Wednesday, December 19, 2007

Reweaving the rainbow

Physics is wonderful. Some people say that explaining things takes the magic out of them, and some might quote Keats who didn't like Newton's prism experiments (from this poem we have the expression "Unweave a rainbow"):

There was an awful rainbow once in heaven:
We know her woof, her texture; she is given
In the dull catalogue of common things.


Richard Feynman, and many others, have answered that by saying that it's really the opposite: the more you know about something, the more wonderful it is.

New York Times has a story about an MIT professor who is an online star with his video lectures on physics. I cannot see the lectures since I don't know if I have access to any program that can play Real Media files (but that might be just as well from a productivity point of view). I sort of like the quote from the lecture about rainbows:

“All of you have looked at rainbows,” he begins. “But very few of you have ever seen one.
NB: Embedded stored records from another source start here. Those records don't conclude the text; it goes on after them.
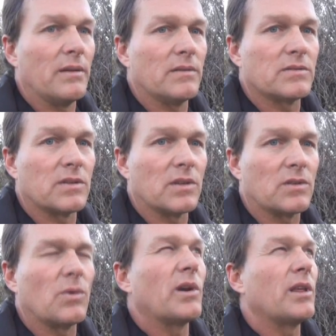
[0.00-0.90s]
It's the
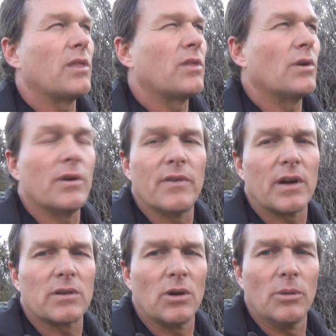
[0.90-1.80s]
23rd of
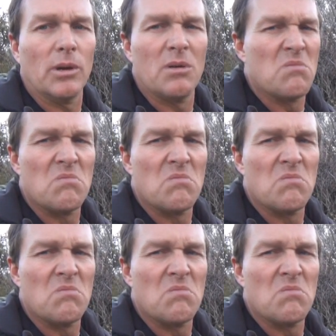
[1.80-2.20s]
October.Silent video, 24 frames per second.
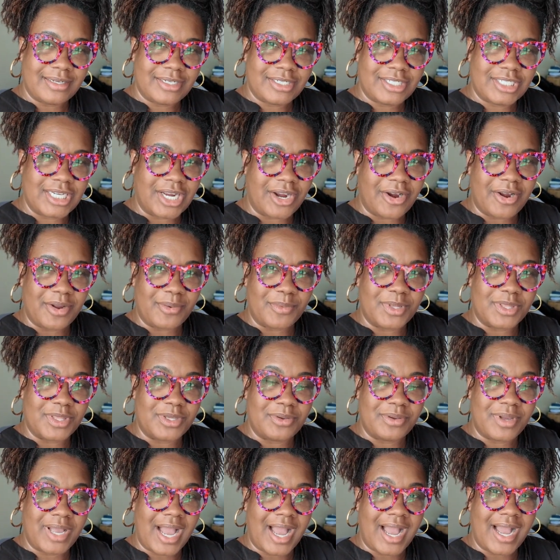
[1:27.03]
sharing with
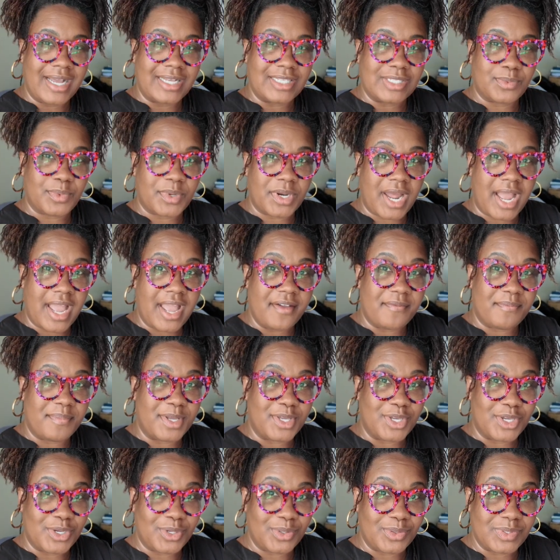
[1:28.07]
you guys what I have
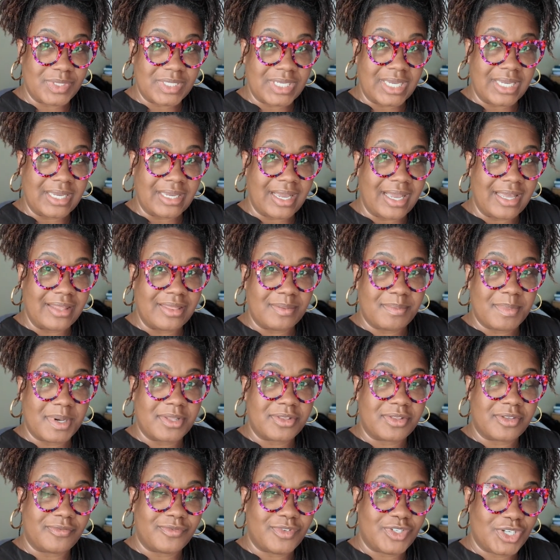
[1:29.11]
been using in the
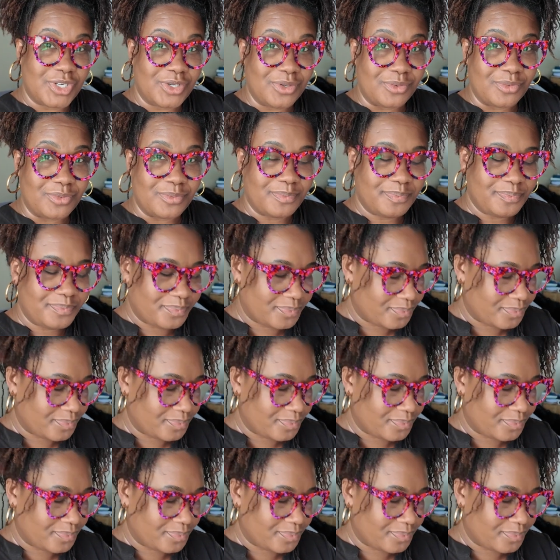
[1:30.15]
month of June.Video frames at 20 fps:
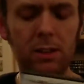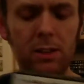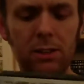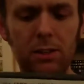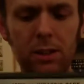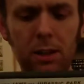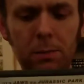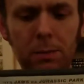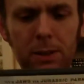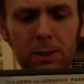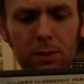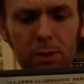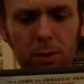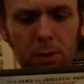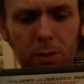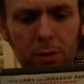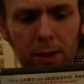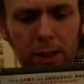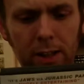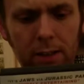Japanese or
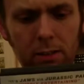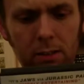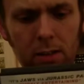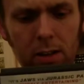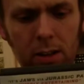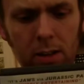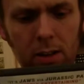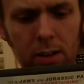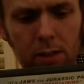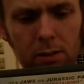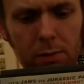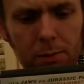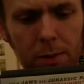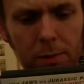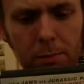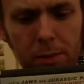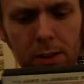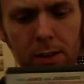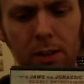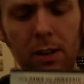Korean, I can't
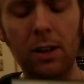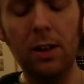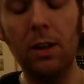remember.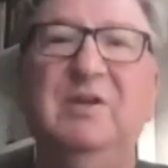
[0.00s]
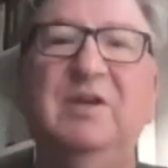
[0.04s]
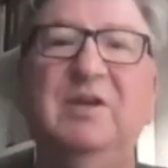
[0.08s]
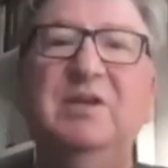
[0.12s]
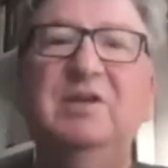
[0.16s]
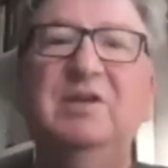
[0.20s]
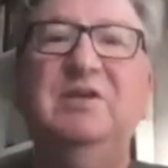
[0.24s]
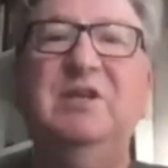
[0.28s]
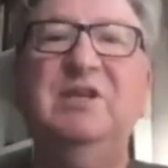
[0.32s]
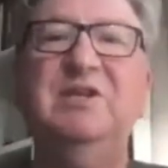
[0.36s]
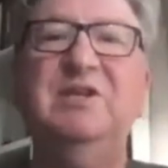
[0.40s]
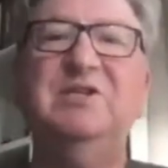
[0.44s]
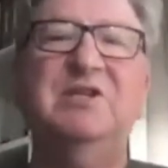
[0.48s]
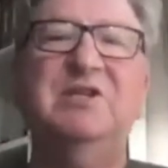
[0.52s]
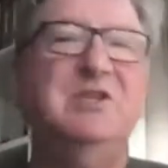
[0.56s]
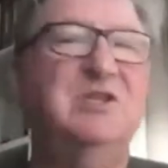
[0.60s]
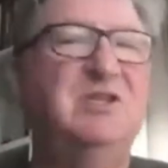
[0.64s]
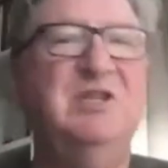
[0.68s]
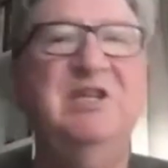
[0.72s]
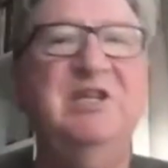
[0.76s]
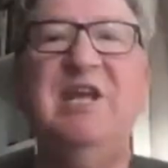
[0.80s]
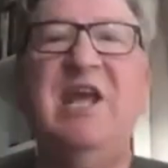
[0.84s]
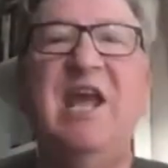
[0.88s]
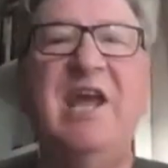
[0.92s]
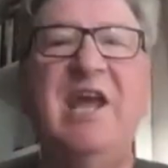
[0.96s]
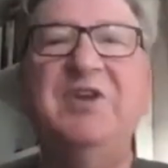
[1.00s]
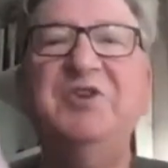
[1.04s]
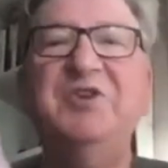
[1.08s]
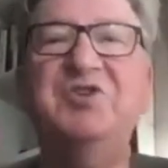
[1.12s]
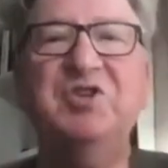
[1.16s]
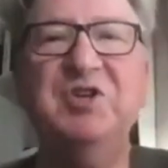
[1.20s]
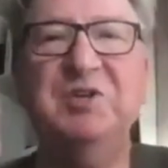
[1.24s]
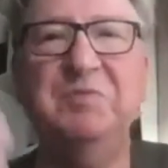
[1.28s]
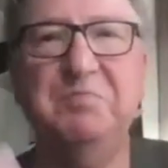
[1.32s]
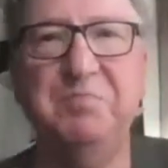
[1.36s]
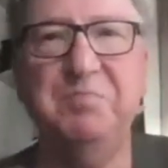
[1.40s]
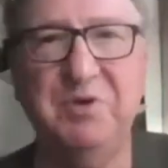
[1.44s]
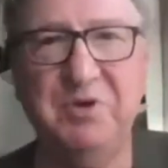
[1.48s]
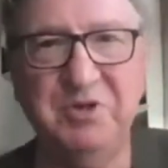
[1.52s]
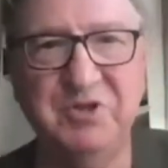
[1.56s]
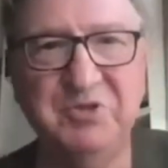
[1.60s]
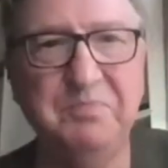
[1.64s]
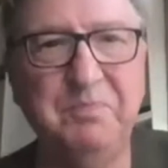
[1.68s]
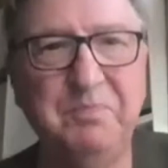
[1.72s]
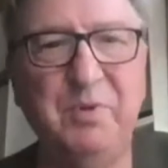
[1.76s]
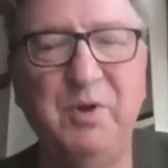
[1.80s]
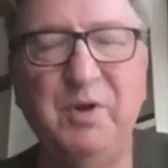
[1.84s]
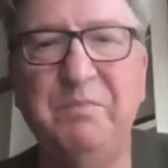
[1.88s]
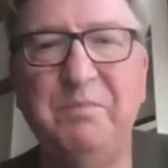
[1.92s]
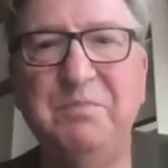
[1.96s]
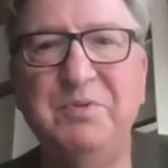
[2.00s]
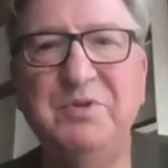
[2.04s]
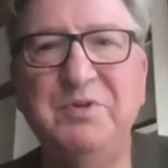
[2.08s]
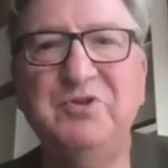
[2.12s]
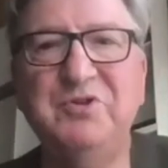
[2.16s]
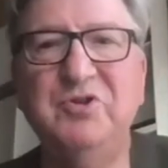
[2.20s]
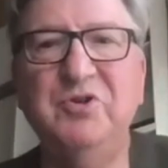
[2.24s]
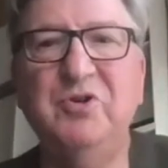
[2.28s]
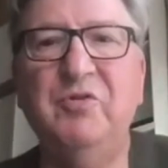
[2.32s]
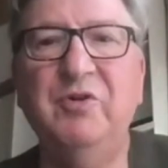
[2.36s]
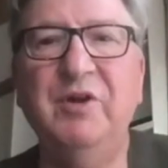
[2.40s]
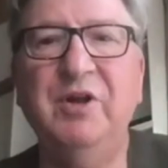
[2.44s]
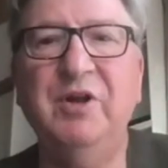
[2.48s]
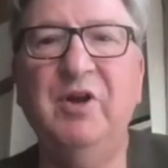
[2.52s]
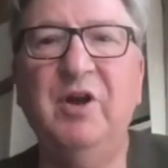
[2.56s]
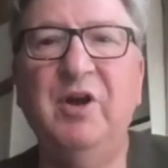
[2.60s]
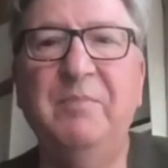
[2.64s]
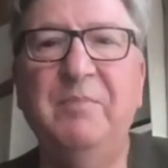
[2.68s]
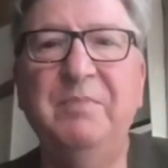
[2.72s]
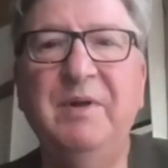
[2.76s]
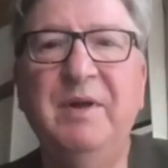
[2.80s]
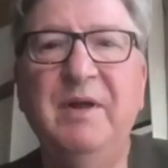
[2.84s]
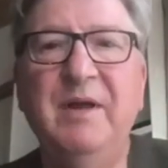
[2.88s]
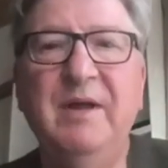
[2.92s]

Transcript: this is the ancient purpose showing up.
Seeing is different than looking. Today we are going to see a rainbow.”

/.../

For the finale, he creates a rainbow by shining a bright light into a glass sphere containing a single drop of water.

“There it is!” Professor Lewin cries.

“Your life will never be the same,” he tells his students. “Because of your knowledge, you will be able to see way more than just the beauty of the bows that everyone else can see.”


I also sort of like the idea of a physicist being a superstar who brings physics to the iPods of the masses!